Жестяков закатил глаза к потолку.
- Да сколько ж… Ну давайте ещё разок пройдёмся. Вы у себя в лаборатории нашли способ извлекать человеческую душу…
- Не душу, - поправил его Плетнёв, - а уникальную информационную сигнатуру… Это определение записано на первой странице контракта.
- Да без разницы. А у меня тут как раз случилась беда.
- Верно. Вашу люб… подругу, Ангелину Феликсовну, постиг несчастный случай…
- А я ведь говорил ей, что фоткаться на айсберге плохая идея… - С досадой покачал головой Жестяков. – Тем более на коньках. Да ещё в бикини…
- Что и привело вас в мою лабораторию.
- Именно. Я подумал, что раз уж я в ваш институт инвестировал столько денег, то может пора получить небольшой дивидент?
- И вы попросили извлечь информационную сигнатуру вашей люб.. подруги в новое тело. Так сказать – управляемая реинкарнация. Процесс подробно описан в четвёртом параграфе контракта.
- Не мог я вот так Ангелинку бросить. Понимаете? Она же чистый незамутненный человек была. Открытый. Великодушный. Всё время каким-то парням помогала. Любил я её…
Плетнёв положил локти на стол и сцепил пальцы в замок.
- И вот тут мы переходим к самому главному. - Вернул он замечтавшегося Жестякова в реальность. – Я ведь предупредил вас, что сигнатура крайне нестабильна и требует донорского тела в кратчайшие сроки. Ситуация, которую мы как раз подробно описали в первом приложении к контракту.
- Да. И именно поэтому я оплатил совершенно новое тело из вашего генератора.
- Но я также предупредил, что мы можем выдать только то тело, которое уже готово? Мы подробно описали это в примечании к первому приложению.
- Предупредили… - В глазах Жестякова мелькнуло нечто похожее на догадку.
- Вот и славно. – Откинулся в кресле профессор Плетнёв. – Тогда пойдёмте.
***
- Это Ангелина?
- С точки зрения уникальной информационной сигнатуры, или как вы говорите: «души» - да. Это Ангелина.
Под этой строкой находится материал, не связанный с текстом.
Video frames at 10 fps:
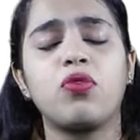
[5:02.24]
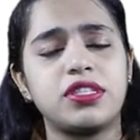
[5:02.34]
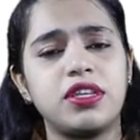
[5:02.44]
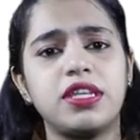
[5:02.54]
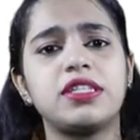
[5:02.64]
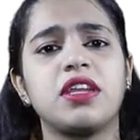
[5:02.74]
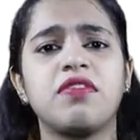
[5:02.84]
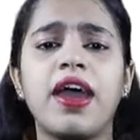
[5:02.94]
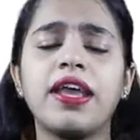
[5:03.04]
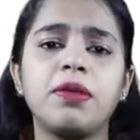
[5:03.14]
was the reason
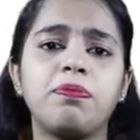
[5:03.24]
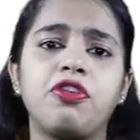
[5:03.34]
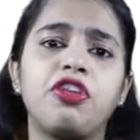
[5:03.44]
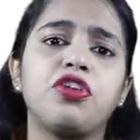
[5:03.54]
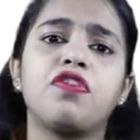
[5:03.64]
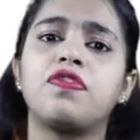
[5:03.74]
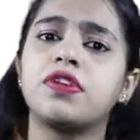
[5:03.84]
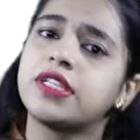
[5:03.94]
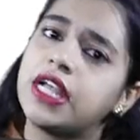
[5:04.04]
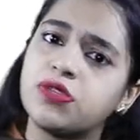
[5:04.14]
why the Treaty of
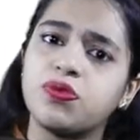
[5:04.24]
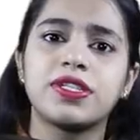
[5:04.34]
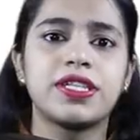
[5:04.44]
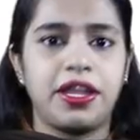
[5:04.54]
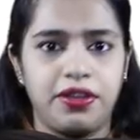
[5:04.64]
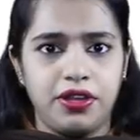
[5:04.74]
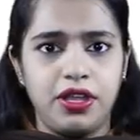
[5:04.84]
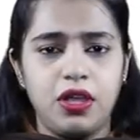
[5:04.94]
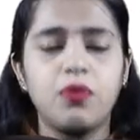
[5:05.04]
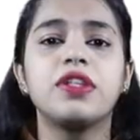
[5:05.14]
Versailles was signed.
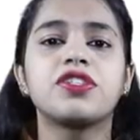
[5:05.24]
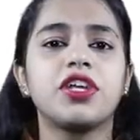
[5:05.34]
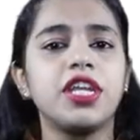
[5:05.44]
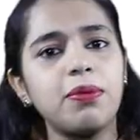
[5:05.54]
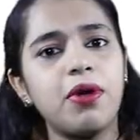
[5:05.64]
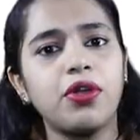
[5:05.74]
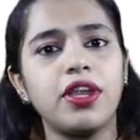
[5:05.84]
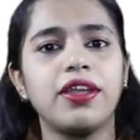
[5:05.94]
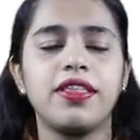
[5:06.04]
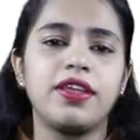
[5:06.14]
We'll study about
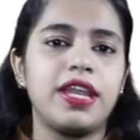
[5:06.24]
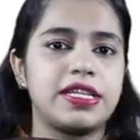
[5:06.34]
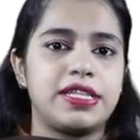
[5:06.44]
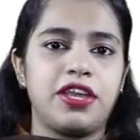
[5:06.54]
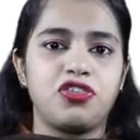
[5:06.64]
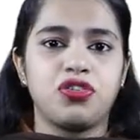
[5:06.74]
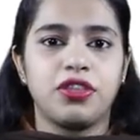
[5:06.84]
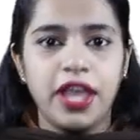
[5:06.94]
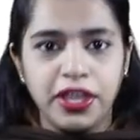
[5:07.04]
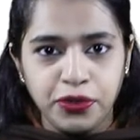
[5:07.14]
it in the next lecture.
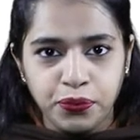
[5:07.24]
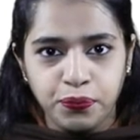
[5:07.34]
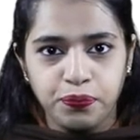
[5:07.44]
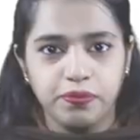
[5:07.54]
Thank you.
Сквозь большое смотровое окно они наблюдали за палатой. В центре комнаты стоял стол, за которым сидел двухметровый мускулистый мужчина. Он растерянно смотрел на тарелку перед собой и пытался совладать с ложкой.
- Но это же… Мужчина!
- Это было единственное доступное тело.
- Он же недоразвитый.
- Нет. У него достаточно высокий интеллект. Тело просто ещё не обладает нужными знаниями и опытом. Дайте ему годик-другой и это будет первоклассный уби… человек.
Жестяков повернулся к Плетнёву.
- А когда она… Он… Когда она сможет меня вспомнить?
- Никогда. – Пожал плечами профессор. – Память была в мозге. Мозг умер с телом. Примечание ко второму приложению.
Жестяков растерянно молчал.
- Не переживайте так. – Подбодрил его Плетнёв. – Где-то там, глубоко внутри, под этими каменными мышцами, которыми управляет настроенный на ситуационно-тактическое мышление мозг, по-прежнему живёт она. Ваша возлюбленная Ангелина.